▶ [Work to be completed]: Print every record below exactly as written.

▶ [Data for the task]:
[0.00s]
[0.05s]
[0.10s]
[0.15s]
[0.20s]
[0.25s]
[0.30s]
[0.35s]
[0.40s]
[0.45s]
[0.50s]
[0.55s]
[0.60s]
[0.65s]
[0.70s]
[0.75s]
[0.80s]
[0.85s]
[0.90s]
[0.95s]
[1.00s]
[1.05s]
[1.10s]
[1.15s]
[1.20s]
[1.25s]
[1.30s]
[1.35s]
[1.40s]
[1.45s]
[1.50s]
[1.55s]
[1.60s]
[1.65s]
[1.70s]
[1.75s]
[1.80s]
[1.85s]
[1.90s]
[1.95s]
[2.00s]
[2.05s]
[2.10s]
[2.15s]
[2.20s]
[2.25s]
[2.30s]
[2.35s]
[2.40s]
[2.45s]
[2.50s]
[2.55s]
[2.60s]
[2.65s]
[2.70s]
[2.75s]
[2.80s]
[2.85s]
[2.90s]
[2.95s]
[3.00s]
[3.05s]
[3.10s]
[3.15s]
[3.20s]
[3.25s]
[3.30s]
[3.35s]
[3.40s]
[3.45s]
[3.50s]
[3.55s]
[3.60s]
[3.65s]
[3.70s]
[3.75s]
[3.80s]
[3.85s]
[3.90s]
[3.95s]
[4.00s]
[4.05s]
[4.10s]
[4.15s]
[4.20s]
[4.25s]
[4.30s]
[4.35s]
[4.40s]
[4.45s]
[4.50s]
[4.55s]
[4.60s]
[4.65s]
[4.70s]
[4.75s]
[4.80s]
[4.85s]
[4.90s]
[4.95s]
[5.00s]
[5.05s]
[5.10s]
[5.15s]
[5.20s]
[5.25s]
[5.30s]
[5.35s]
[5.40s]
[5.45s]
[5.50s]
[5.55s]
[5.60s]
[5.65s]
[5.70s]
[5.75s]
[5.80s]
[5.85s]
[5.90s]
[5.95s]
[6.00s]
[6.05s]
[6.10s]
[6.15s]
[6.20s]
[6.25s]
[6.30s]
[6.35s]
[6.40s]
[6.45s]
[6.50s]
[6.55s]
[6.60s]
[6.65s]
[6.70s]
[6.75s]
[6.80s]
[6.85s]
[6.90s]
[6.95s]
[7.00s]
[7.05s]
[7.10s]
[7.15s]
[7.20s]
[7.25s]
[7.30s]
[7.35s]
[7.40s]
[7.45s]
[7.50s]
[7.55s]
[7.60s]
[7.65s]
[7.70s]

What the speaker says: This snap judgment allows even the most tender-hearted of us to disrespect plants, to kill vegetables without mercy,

▶ [Your response]:
[0.00s]
[0.05s]
[0.10s]
[0.15s]
[0.20s]
[0.25s]
[0.30s]
[0.35s]
[0.40s]
[0.45s]
[0.50s]
[0.55s]
[0.60s]
[0.65s]
[0.70s]
[0.75s]
[0.80s]
[0.85s]
[0.90s]
[0.95s]
[1.00s]
[1.05s]
[1.10s]
[1.15s]
[1.20s]
[1.25s]
[1.30s]
[1.35s]
[1.40s]
[1.45s]
[1.50s]
[1.55s]
[1.60s]
[1.65s]
[1.70s]
[1.75s]
[1.80s]
[1.85s]
[1.90s]
[1.95s]
[2.00s]
[2.05s]
[2.10s]
[2.15s]
[2.20s]
[2.25s]
[2.30s]
[2.35s]
[2.40s]
[2.45s]
[2.50s]
[2.55s]
[2.60s]
[2.65s]
[2.70s]
[2.75s]
[2.80s]
[2.85s]
[2.90s]
[2.95s]
[3.00s]
[3.05s]
[3.10s]
[3.15s]
[3.20s]
[3.25s]
[3.30s]
[3.35s]
[3.40s]
[3.45s]
[3.50s]
[3.55s]
[3.60s]
[3.65s]
[3.70s]
[3.75s]
[3.80s]
[3.85s]
[3.90s]
[3.95s]
[4.00s]
[4.05s]
[4.10s]
[4.15s]
[4.20s]
[4.25s]
[4.30s]
[4.35s]
[4.40s]
[4.45s]
[4.50s]
[4.55s]
[4.60s]
[4.65s]
[4.70s]
[4.75s]
[4.80s]
[4.85s]
[4.90s]
[4.95s]
[5.00s]
[5.05s]
[5.10s]
[5.15s]
[5.20s]
[5.25s]
[5.30s]
[5.35s]
[5.40s]
[5.45s]
[5.50s]
[5.55s]
[5.60s]
[5.65s]
[5.70s]
[5.75s]
[5.80s]
[5.85s]
[5.90s]
[5.95s]
[6.00s]
[6.05s]
[6.10s]
[6.15s]
[6.20s]
[6.25s]
[6.30s]
[6.35s]
[6.40s]
[6.45s]
[6.50s]
[6.55s]
[6.60s]
[6.65s]
[6.70s]
[6.75s]
[6.80s]
[6.85s]
[6.90s]
[6.95s]
[7.00s]
[7.05s]
[7.10s]
[7.15s]
[7.20s]
[7.25s]
[7.30s]
[7.35s]
[7.40s]
[7.45s]
[7.50s]
[7.55s]
[7.60s]
[7.65s]
[7.70s]

What the speaker says: This snap judgment allows even the most tender-hearted of us to disrespect plants, to kill vegetables without mercy,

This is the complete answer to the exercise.